In last weeks’ blog we talked about the amazing benefits of regularly practicing gratitude; Improved mental & physical health, self-esteem boosting, relationship building. So it’s no secret that we are all about that gratitude life now. But what’s the best way to practice gratitude? How do we do it? Is there an easy way?
There isn’t one, simple way of practicing gratitude that is going to work for everyone (well, we haven’t found it yet). But here are the ways that have been working for our team & hopefully you’ll find a few that suit you too.
This one is easy but you have to remember to do it. Consider something for which you are grateful. Anything, big or small. Think about being thankful for things like having a comfortable bed to wake up in, hot water for your morning shower, or a great cup of coffee to start your day. You might feel appreciative of your family, co-workers, friends, or the random stranger you just met today. Whatever it is, focus on getting there in your thoughts.
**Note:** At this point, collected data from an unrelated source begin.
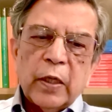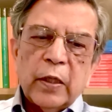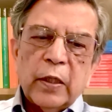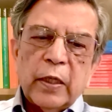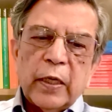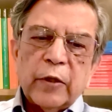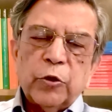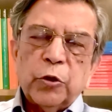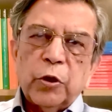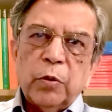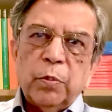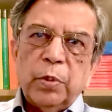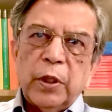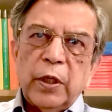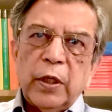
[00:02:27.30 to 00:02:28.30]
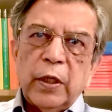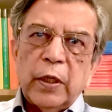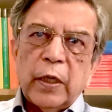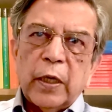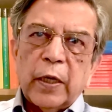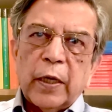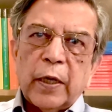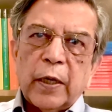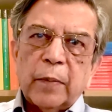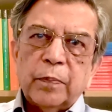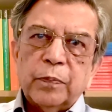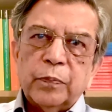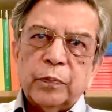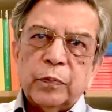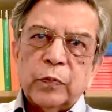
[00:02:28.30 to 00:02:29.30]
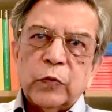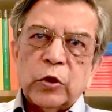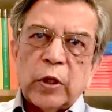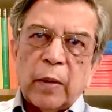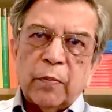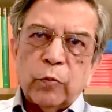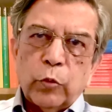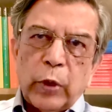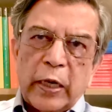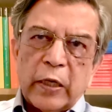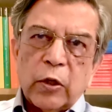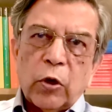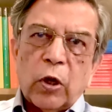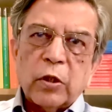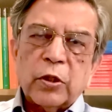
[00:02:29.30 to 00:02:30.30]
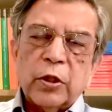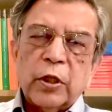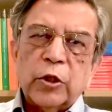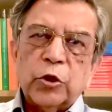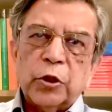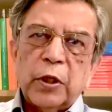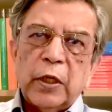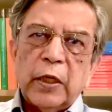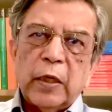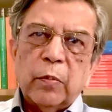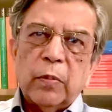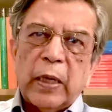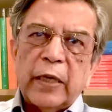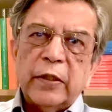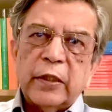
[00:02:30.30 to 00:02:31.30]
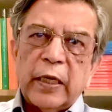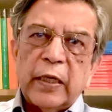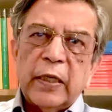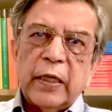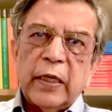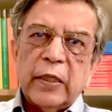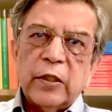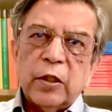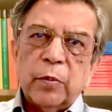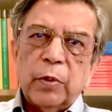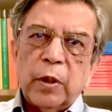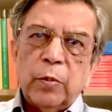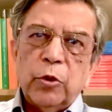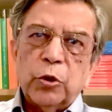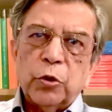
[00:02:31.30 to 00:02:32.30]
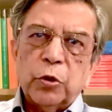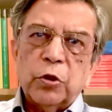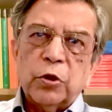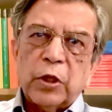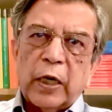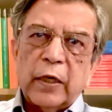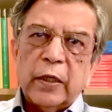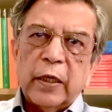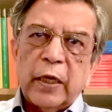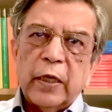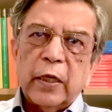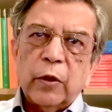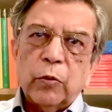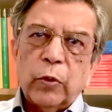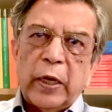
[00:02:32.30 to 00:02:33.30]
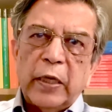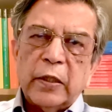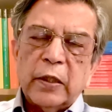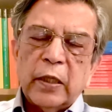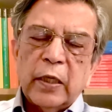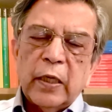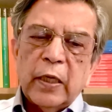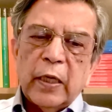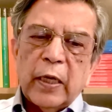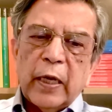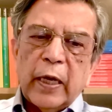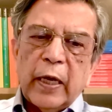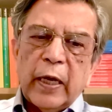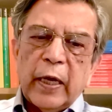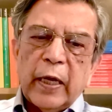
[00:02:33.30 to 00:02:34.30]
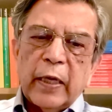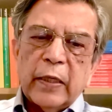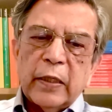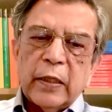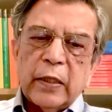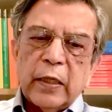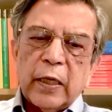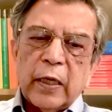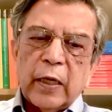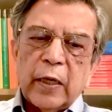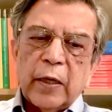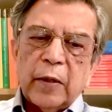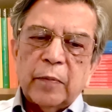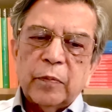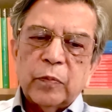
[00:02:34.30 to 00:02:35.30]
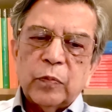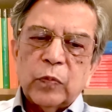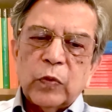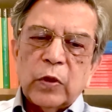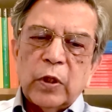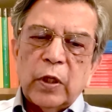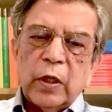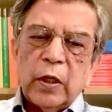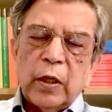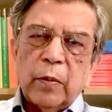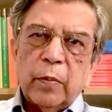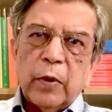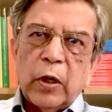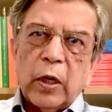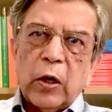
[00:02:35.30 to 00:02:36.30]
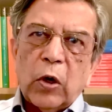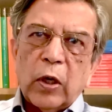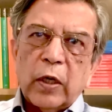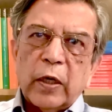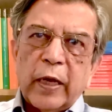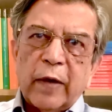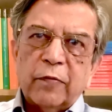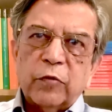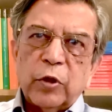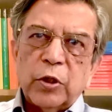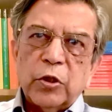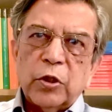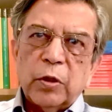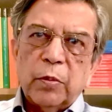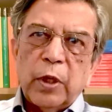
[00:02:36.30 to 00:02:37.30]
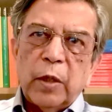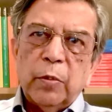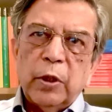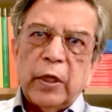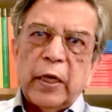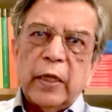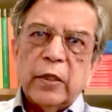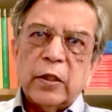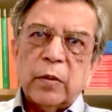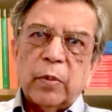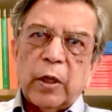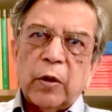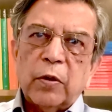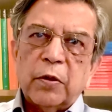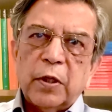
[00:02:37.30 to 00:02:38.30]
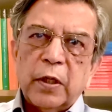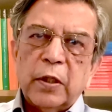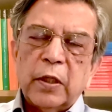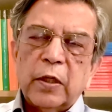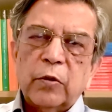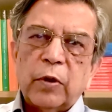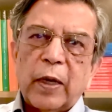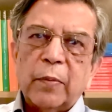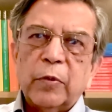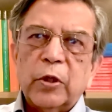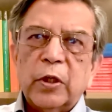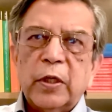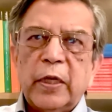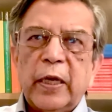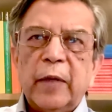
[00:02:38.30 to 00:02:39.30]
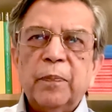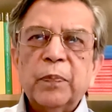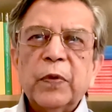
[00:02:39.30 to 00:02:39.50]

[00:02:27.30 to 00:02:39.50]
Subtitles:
There should be some weight loss initially, and by 10 days the baby should start gaining weight. And on an average, the baby gains about 30 grams in a day.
Take into account how you feel. Before continuing with the remainder of your day, pause for a moment to be with that emotion.
Try shifting your thoughts if you catch yourself thinking negatively or whining. Consider the positive aspects of the person or circumstance you are prone to criticising. This action has the power to drastically alter how you are feeling right now. And if you develop the habit of doing this, you help your brain develop a distinct neural pathway that is based on your strengths.
You might make a weekly list of things you’re grateful for on your social media platforms. I know some of these posts can seem a bit cringeworthy sometimes, so try & mix it up and be creative with your posts. “This week I managed to hit a new goal of getting to the gym every morning and I’m amazing at how good I’m feeling.” Try to maintain this for more than six weeks.
Another suggestion is to keep a gratitude journal. Set aside some time during the day, perhaps while you try to unwind before going to sleep or even in the bath. Consider your day and list the positive aspects. Perhaps your partner fixed a problem around the house, your favourite music came on the radio, or you witnessed a double rainbow. Consider writing about all of the awesome things you may have come to take for granted, such as having access to clean water or a particular skill you have.
We found this amazing Gratitude Journal App that we absolutely love!
We have started scheduling regular waiting times throughout the day for this task. Do you wait for your morning coffee at the same time every day? Get the same train or bus to work? Set a new prior trigger that prompts you to be appreciative. Consider a brief moment in your day that you could couple with a five-second exercise in appreciation. Then, deliberately associate appreciation with that trigger each day until it becomes as automatic as putting milk in your coffee.
Some example ‘waiting time prompts’ our team has started using are;
If you have trouble identifying a "prompt" in the above tip, an alarm might serve as a better, more pointed prompt to express gratitude.
Set it to go off when you know you'll either need or want to take a little break, and then take a moment to practise gratitude. You can make a list of your day's accomplishments so far or simply be grateful for the opportunity to close your eyes and think internally for a short while. Set your alarm for the next day after you take a deep breath and reset.
You can become more conscious of what you have and what it means to have it by volunteering or making a donation. By assisting individuals around you, you'll also be boosting your own morale.
According to a 2013 study, those who regularly volunteer are more likely to be upbeat and feel like they have more control over their life than people who don't.
If you’re already strapped for spare time in the week, consider asking your workplace if they allow time off for volunteering.
Go around the table the next time you're having dinner with your friends, your partner, or your kids and express what you're grateful for today. You'll be held accountable by others, and saying out loud how grateful you are can help it really sink in, making you feel more energised, alert, and content.
Thank your body for its endurance and your thoughts for persevering through the challenging times at the conclusion of each gym sesh. Write a gratitude note on your water bottle to help you remember it while you quench your thirst.
Are you appreciative of a friend's or family members? Tell them! Try expressing your gratitude in a letter or text, or pick up the phone and shoot someone a voice memo. Maybe even send them a nice little Gift Bundle... just because.
Their day will be made better by hearing your gratitude, and it will also help you forge new connections. According to a 2014 study, people who express gratitude to new acquaintances for their assistance are more likely to forge friendships with them.
For some extra tips & advice on the best ways to express gratitude, we recently listened to the ‘Attitude of Gratitude’ episode of the Happy Hour Podcast where they interviewed the king of gratitude Hugh Van Cuylenburg. Hugh explains it all so eloquently and makes it all sound so easy! We even recently added Hugh’s book ‘Finding Happiness Through Gratitude, Empathy & Mindfulness’ to our Audible list.